6. The open-loop hall component assembly test line according to claim 1, wherein a hall machining component is arranged at the front end of the hall wire feeding mechanism, the hall machining component comprises a feeder of a feeder disc, a transfer conveying mechanism, a guide mechanism and a hall pin stamping device, the feeder of the feeder disc is connected with the guide mechanism through the transfer conveying mechanism, the guide mechanism is connected with the hall pin stamping device through the transfer conveying mechanism, and the hall pin stamping device is connected with the hall wire feeding mechanism in an abutting mode.

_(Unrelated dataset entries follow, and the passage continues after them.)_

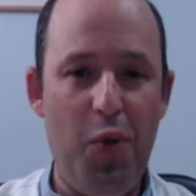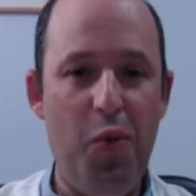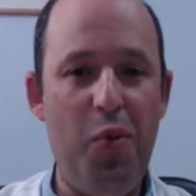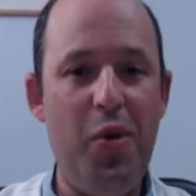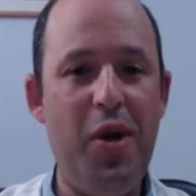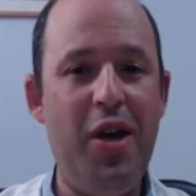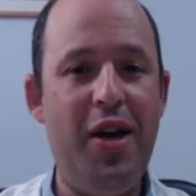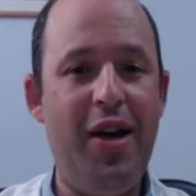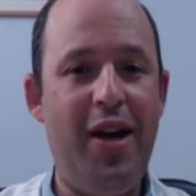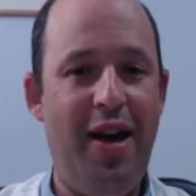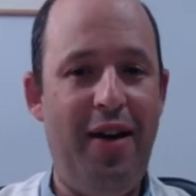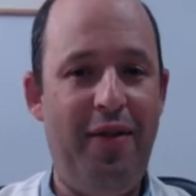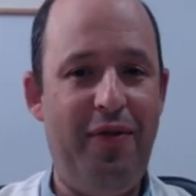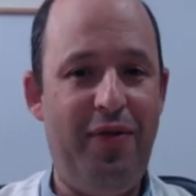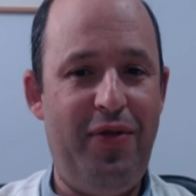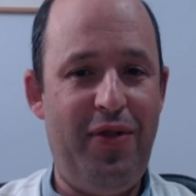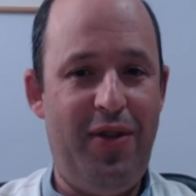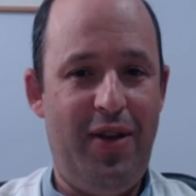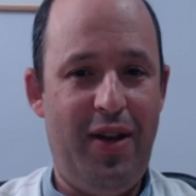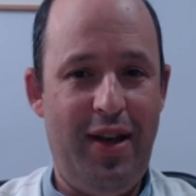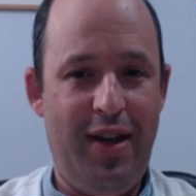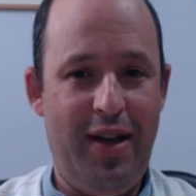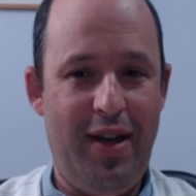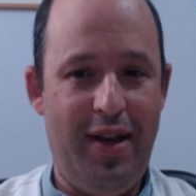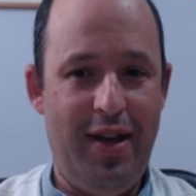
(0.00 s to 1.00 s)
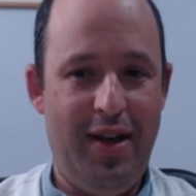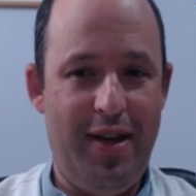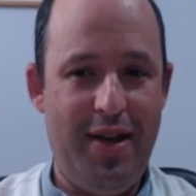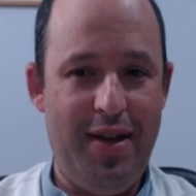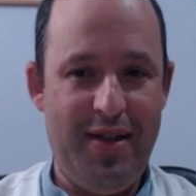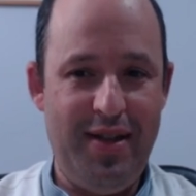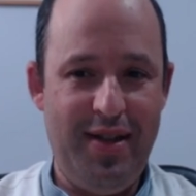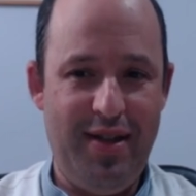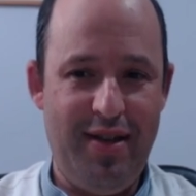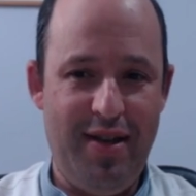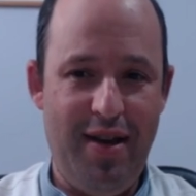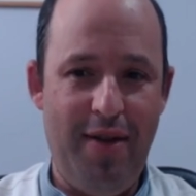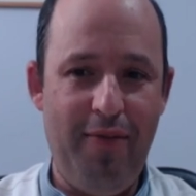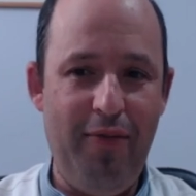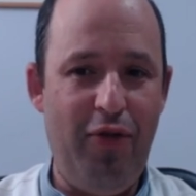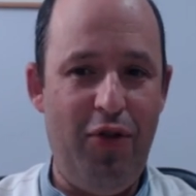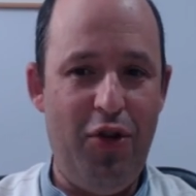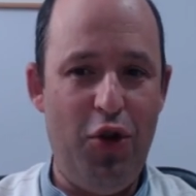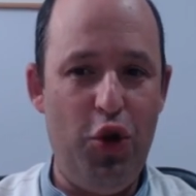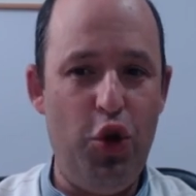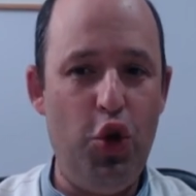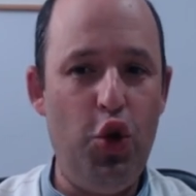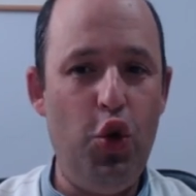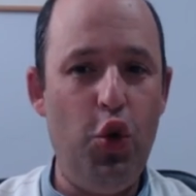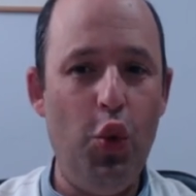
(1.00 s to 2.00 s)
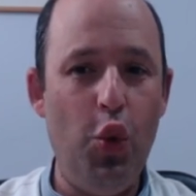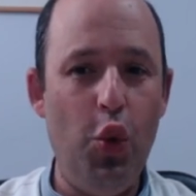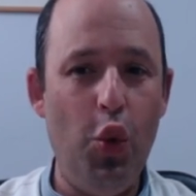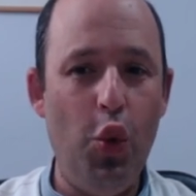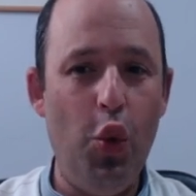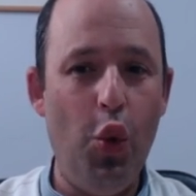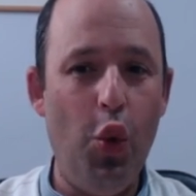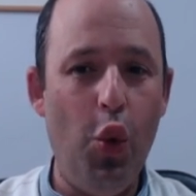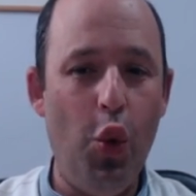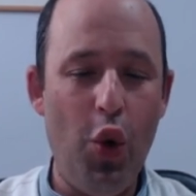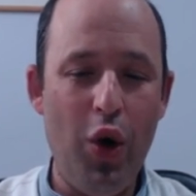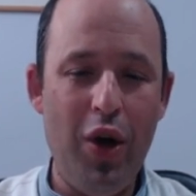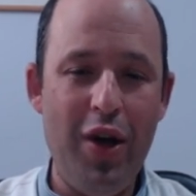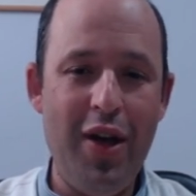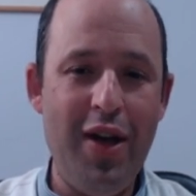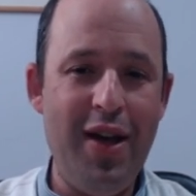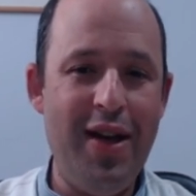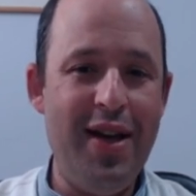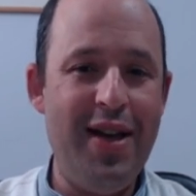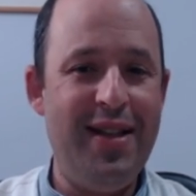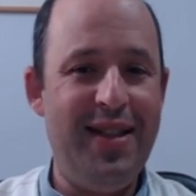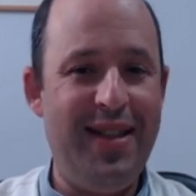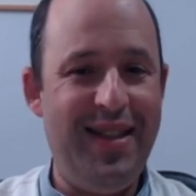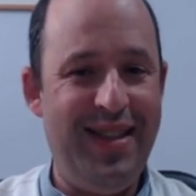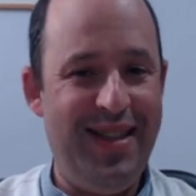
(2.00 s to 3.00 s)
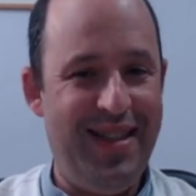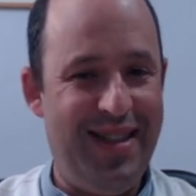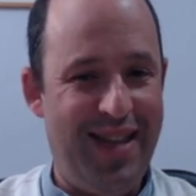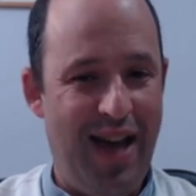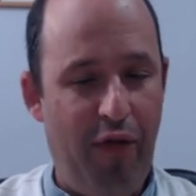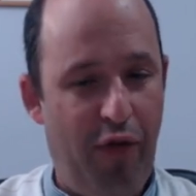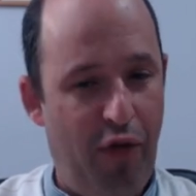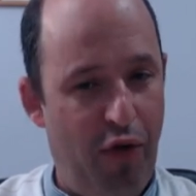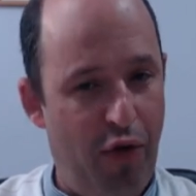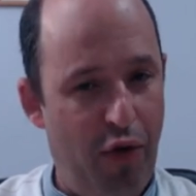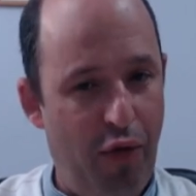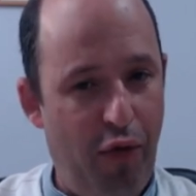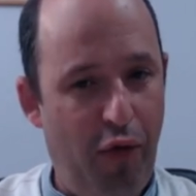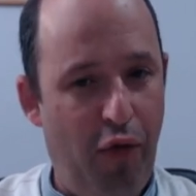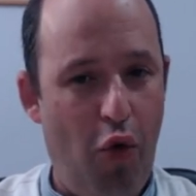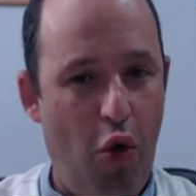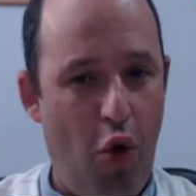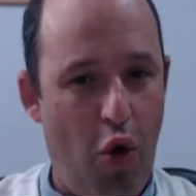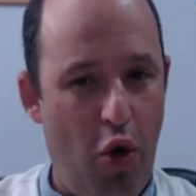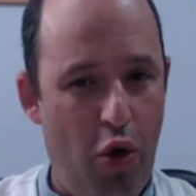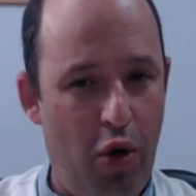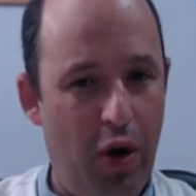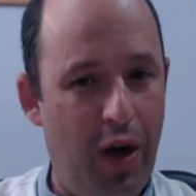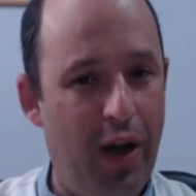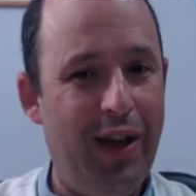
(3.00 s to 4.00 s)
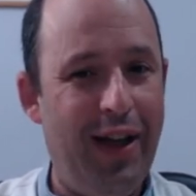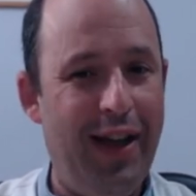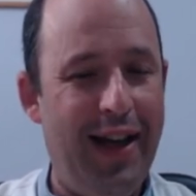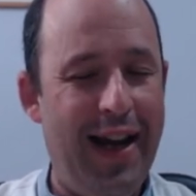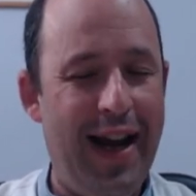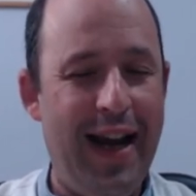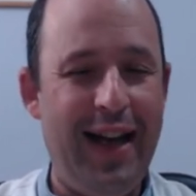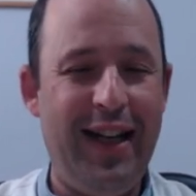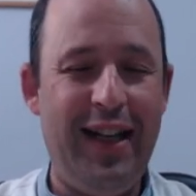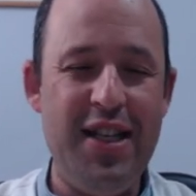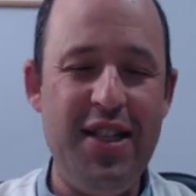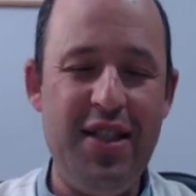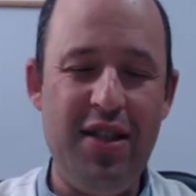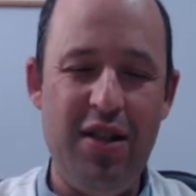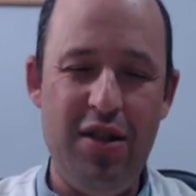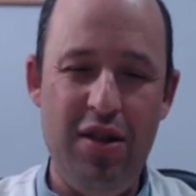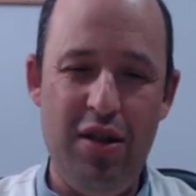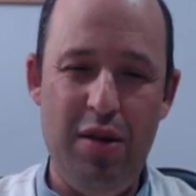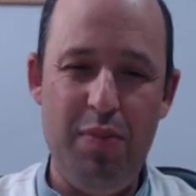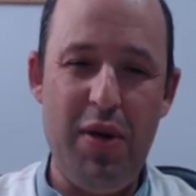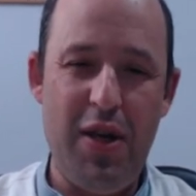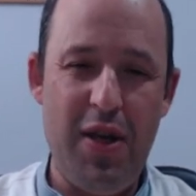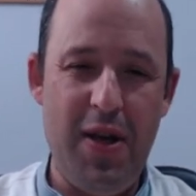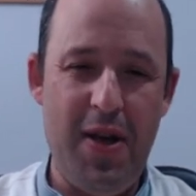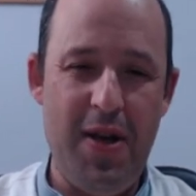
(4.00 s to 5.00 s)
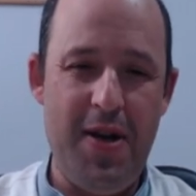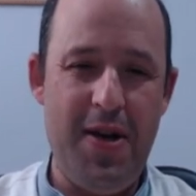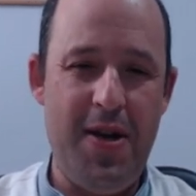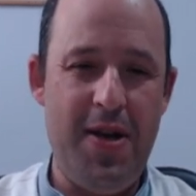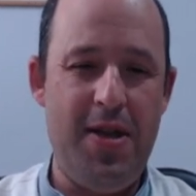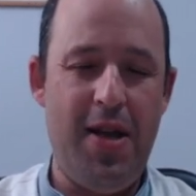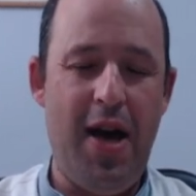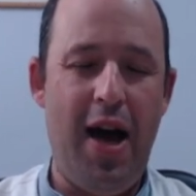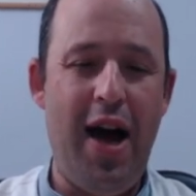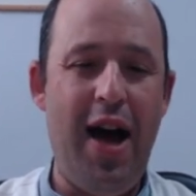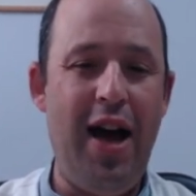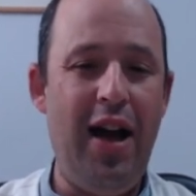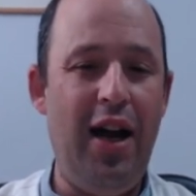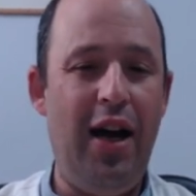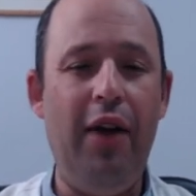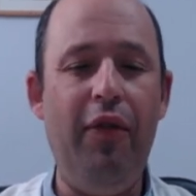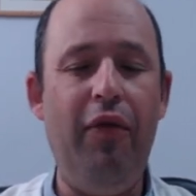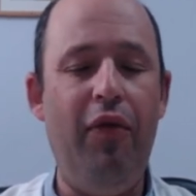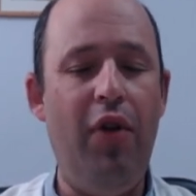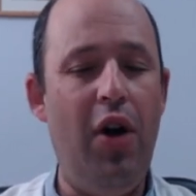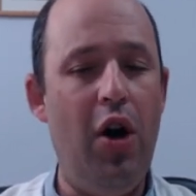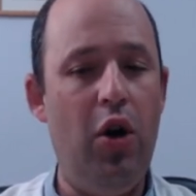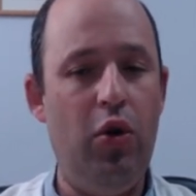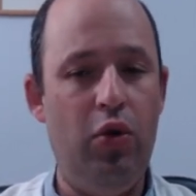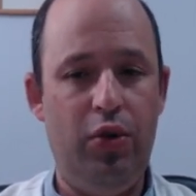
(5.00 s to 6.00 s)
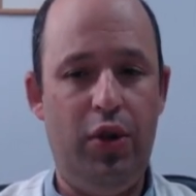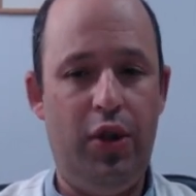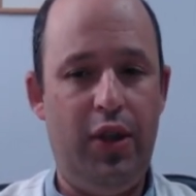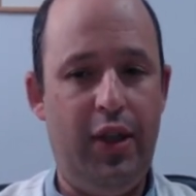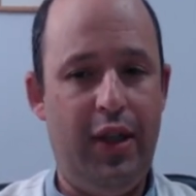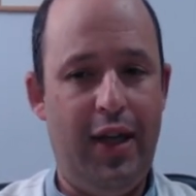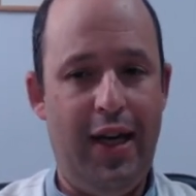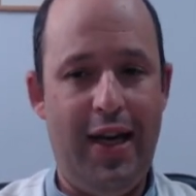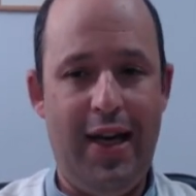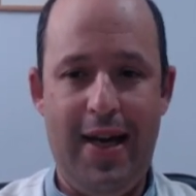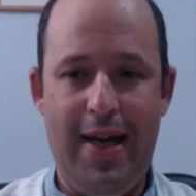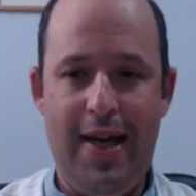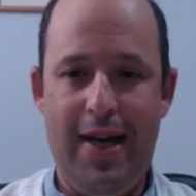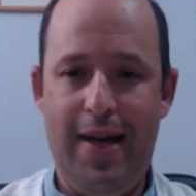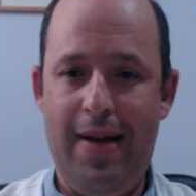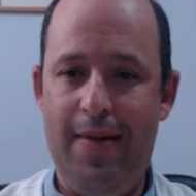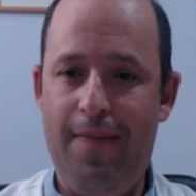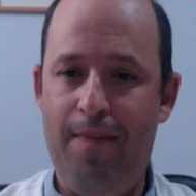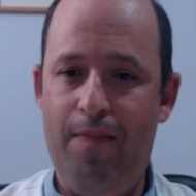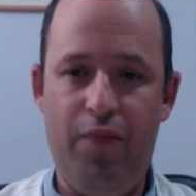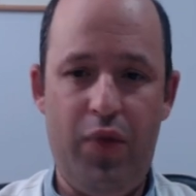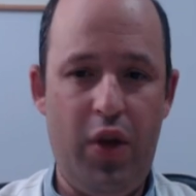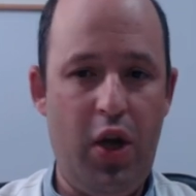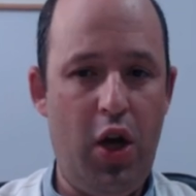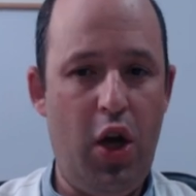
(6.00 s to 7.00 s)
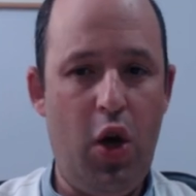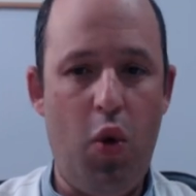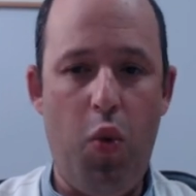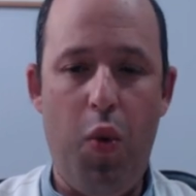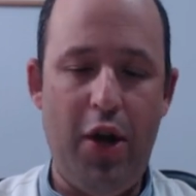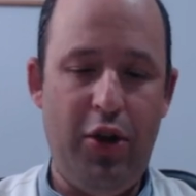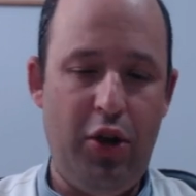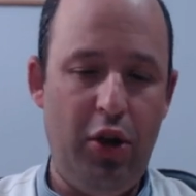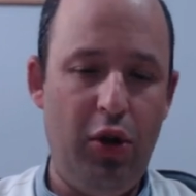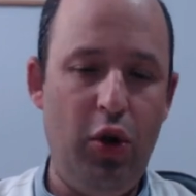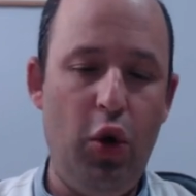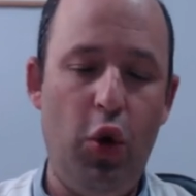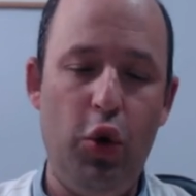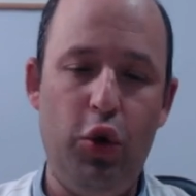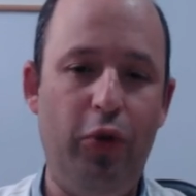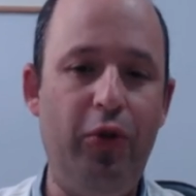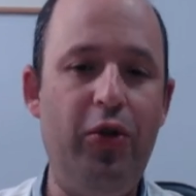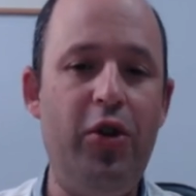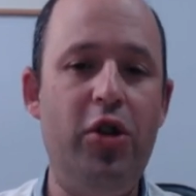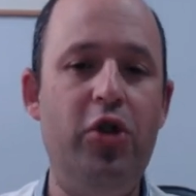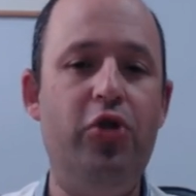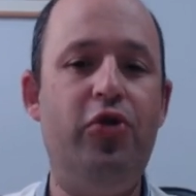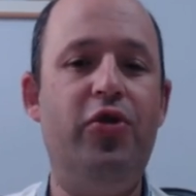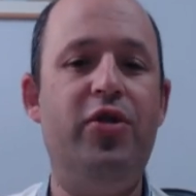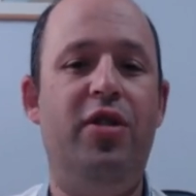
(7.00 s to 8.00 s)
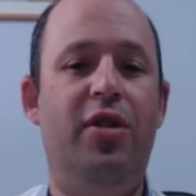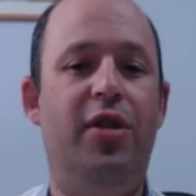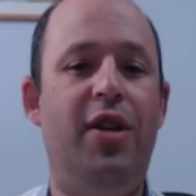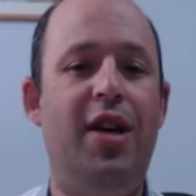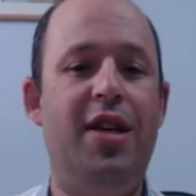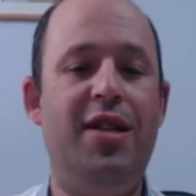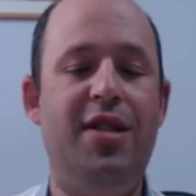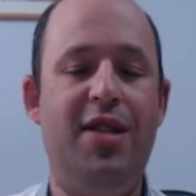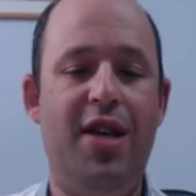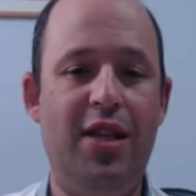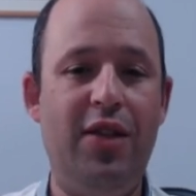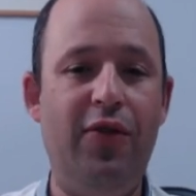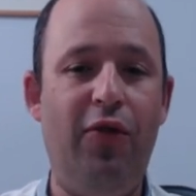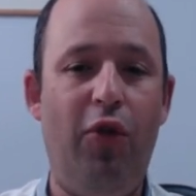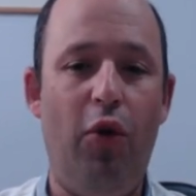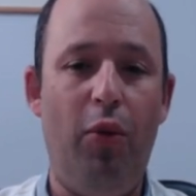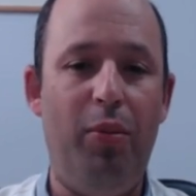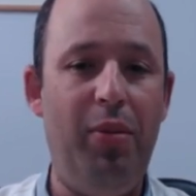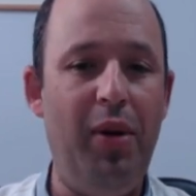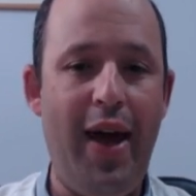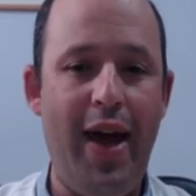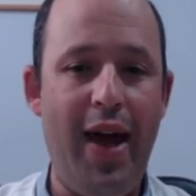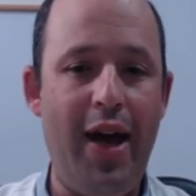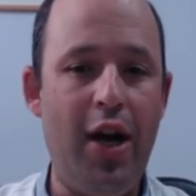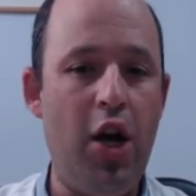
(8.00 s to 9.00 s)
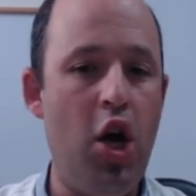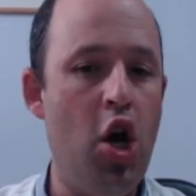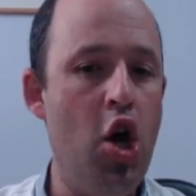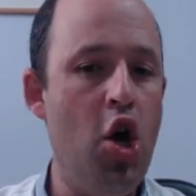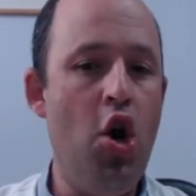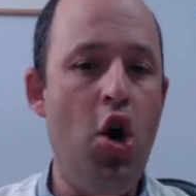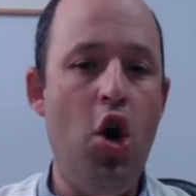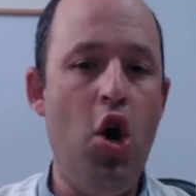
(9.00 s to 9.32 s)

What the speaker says: We have something to suffer for, at least in the beginning. I found quite a lot of interesting ideas for black.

7. The assembly test line for the open-loop hall parts according to claim 6, wherein the transfer mechanism comprises a two-axis transfer linear module, a cross-platform cross arm arranged on the two-axis transfer linear module, and a hall element negative pressure suction head arranged at the bottom of the cross-platform cross arm.

8. The assembly test line for the open-loop hall element according to claim 6, wherein the aligning mechanism comprises a positioning seat, a hall element pocket, an aligning channel, an aligning ejector pin, a sliding block, a wire track, a buffer spring, an end seat and a flat push cylinder, the hall element pocket is formed in the center of the positioning seat, the aligning channel is formed in the forward direction of the adjacent right-angle side of the hall element pocket, the aligning ejector pin is arranged in each aligning channel, each aligning ejector pin is externally connected with a sliding block, the sliding block is connected with the wire track on the end seat in a matching manner, the tail part of the sliding block is sleeved with the buffer spring and pressed on the end seat, and the two end seats are jointly mounted on the flat push cylinder obliquely arranged outside the positioning seat.